Dataset records:
□ □ □

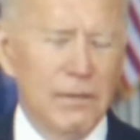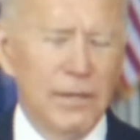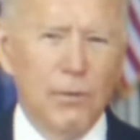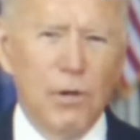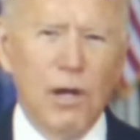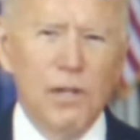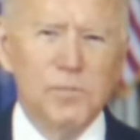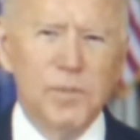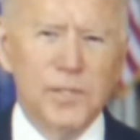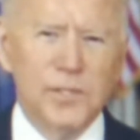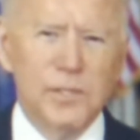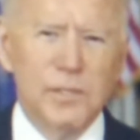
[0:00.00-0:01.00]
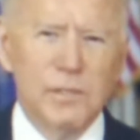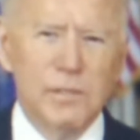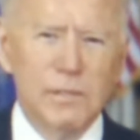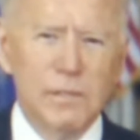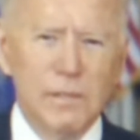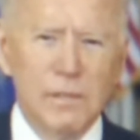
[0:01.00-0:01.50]
There were husbands,
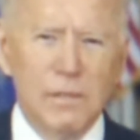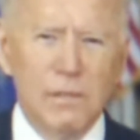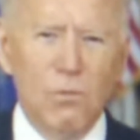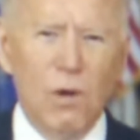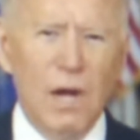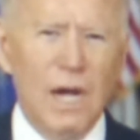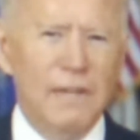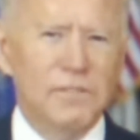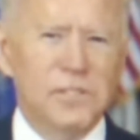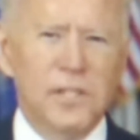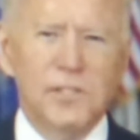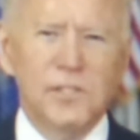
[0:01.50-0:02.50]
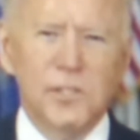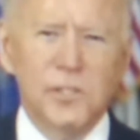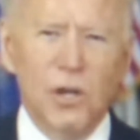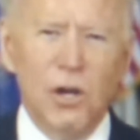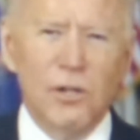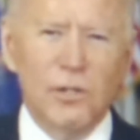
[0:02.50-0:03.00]
wives, sons and
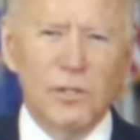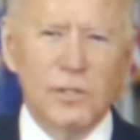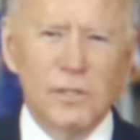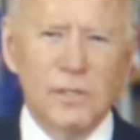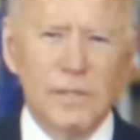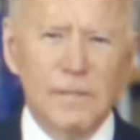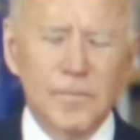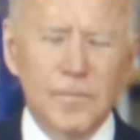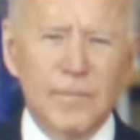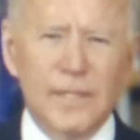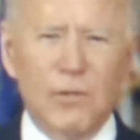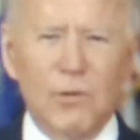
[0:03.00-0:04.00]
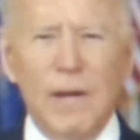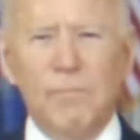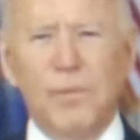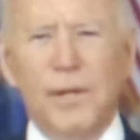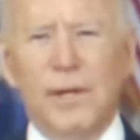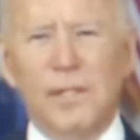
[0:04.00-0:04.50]
daughters,
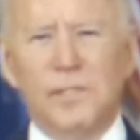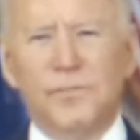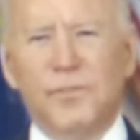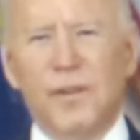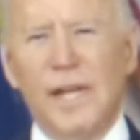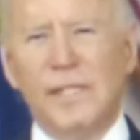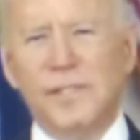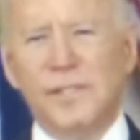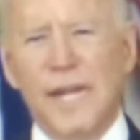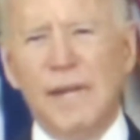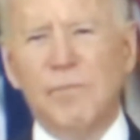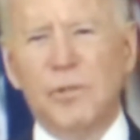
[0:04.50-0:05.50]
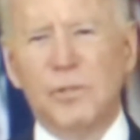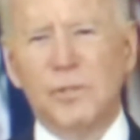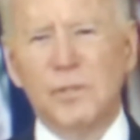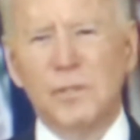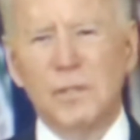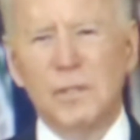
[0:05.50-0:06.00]
grandparents, friends,
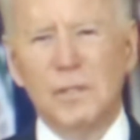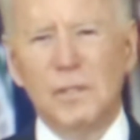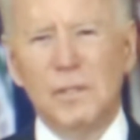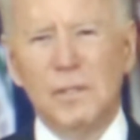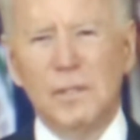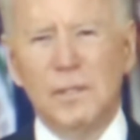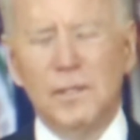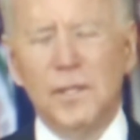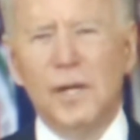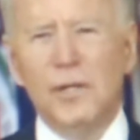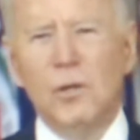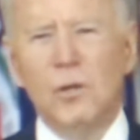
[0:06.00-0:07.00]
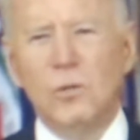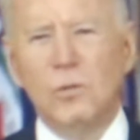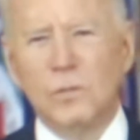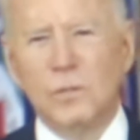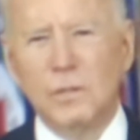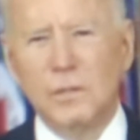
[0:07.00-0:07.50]
neighbors, young and old.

□ □ □

Action item: Each entry should be set down exactly, pictures excluded.

Answer space:
[0:00.00-0:01.00]
[0:01.00-0:01.50]
There were husbands,
[0:01.50-0:02.50]
[0:02.50-0:03.00]
wives, sons and
[0:03.00-0:04.00]
[0:04.00-0:04.50]
daughters,
[0:04.50-0:05.50]
[0:05.50-0:06.00]
grandparents, friends,
[0:06.00-0:07.00]
[0:07.00-0:07.50]
neighbors, young and old.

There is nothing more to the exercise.